Il decreto fiscale è stato approvato definitivamente dalla Camera, ampliando le misure di rottamazione quinquies, che ora includono cartelle relative a multe stradali, Imu, Tari e rette scolastiche. Vengono previste agevolazioni fiscali anche per i lavoratori che hanno partecipato all’America’s Cup di Napoli. La rottamazione sarà applicabile ai carichi affidati all’Agenzia delle Entrate Riscossione da Regioni ed enti territoriali tra il 2000 e il 2023, se questi enti decideranno di aderire, comunicandolo entro il 15 giugno; per le multe stradali, la sanatoria riguarderà solo interessi e aggio.

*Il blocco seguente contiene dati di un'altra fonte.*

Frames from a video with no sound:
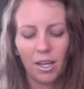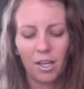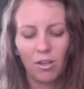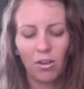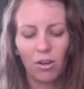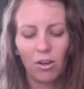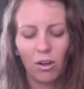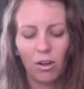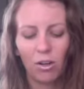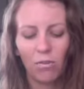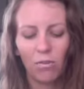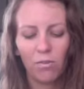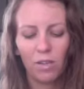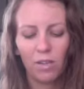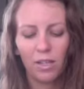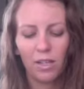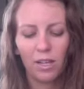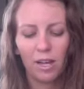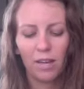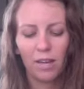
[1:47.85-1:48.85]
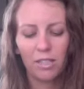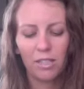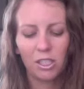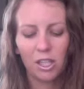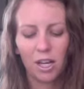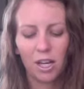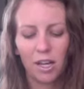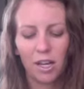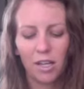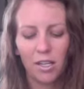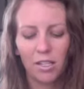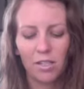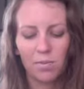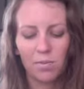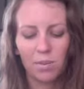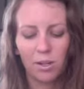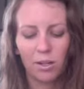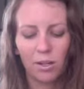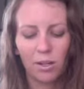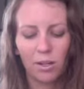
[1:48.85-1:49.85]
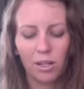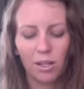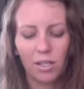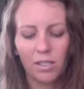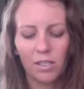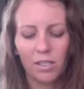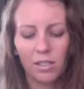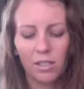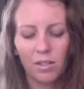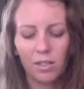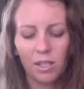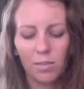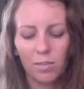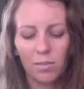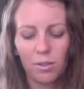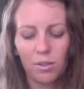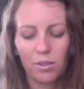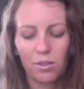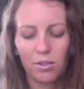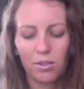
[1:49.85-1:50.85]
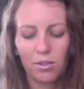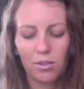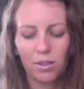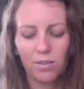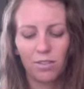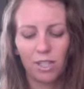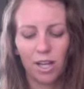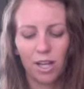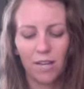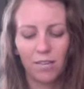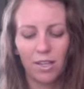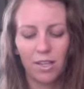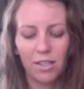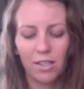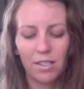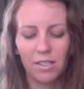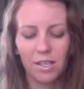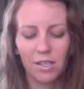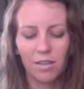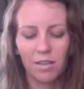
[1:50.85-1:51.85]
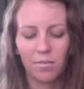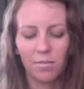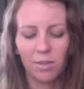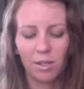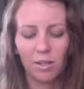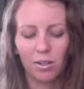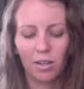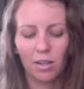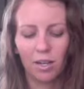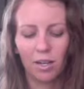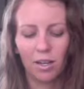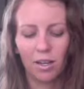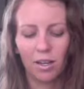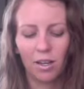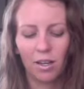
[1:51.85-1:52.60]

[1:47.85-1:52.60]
Yoav and Avishai, his brother, continued in pursuit of Sheba, the son of Bichri.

Per il concordato preventivo biennale è stata prorogata la scadenza per l’adesione dal 30 settembre al 31 ottobre, mentre sono state introdotte nuove soglie di incremento fiscale per le partite IVA meno affidabili: 30% per chi ha pagelle fiscali tra 6 e 8, 35% per chi ha punteggi tra 1 e 6.

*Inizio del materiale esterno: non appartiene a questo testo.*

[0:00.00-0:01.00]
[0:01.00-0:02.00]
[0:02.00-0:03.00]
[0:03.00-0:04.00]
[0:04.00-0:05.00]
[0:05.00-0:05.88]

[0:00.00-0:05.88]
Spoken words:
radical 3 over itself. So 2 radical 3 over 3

La normativa sui pagamenti della Pubblica Amministrazione, in vigore dal 15 giugno, è stata modificata: l’obbligo di compensazione con debiti iscritti a ruolo scatterà solo per cartelle pari o superiori a 5.000 euro. Il decreto ingloba anche la riduzione delle accise e introduce un maggior controllo sui prezzi dei carburanti; dal 30 giugno 2026, in caso di aumento anomalo dei listini dovuto a eventi eccezionali, il Garante dei prezzi dovrà segnalarlo al Mimit per eventuali misure di controllo.

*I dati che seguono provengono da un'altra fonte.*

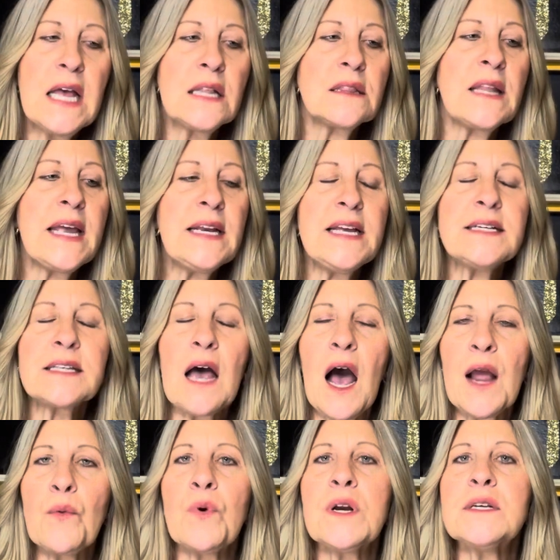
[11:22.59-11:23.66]
Ladies,
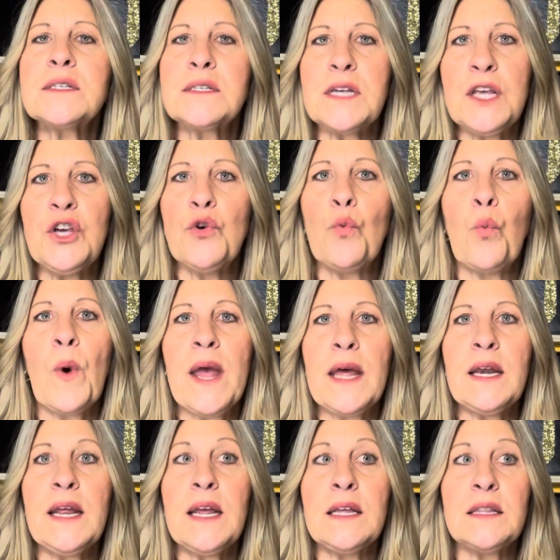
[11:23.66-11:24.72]
I want to see you
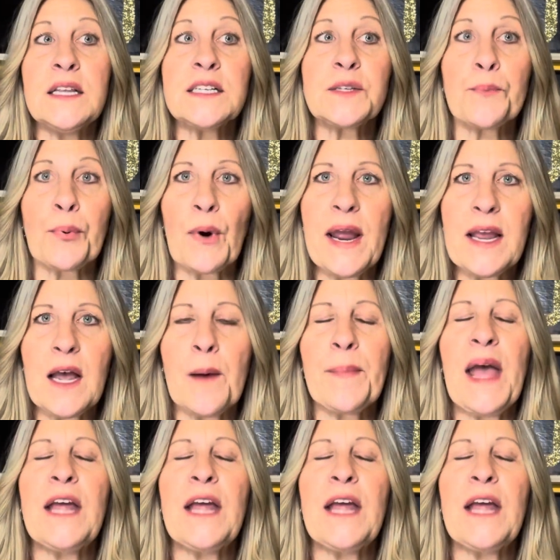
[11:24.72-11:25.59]
win in this breakup,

È stata sospesa fino al 30 giugno l’applicazione della tassa di due euro su pacchi provenienti da Paesi extra UE di valore fino a 150 euro. Sono stati eliminati i nuovi limiti della legge di bilancio per accedere alla tassazione agevolata su plusvalenze e dividendi. Infine, non è stata approvata la proposta di equiparare le regole sul telemarketing tra telecomunicazioni ed energia; l’emendamento è stato trasformato in un ordine del giorno.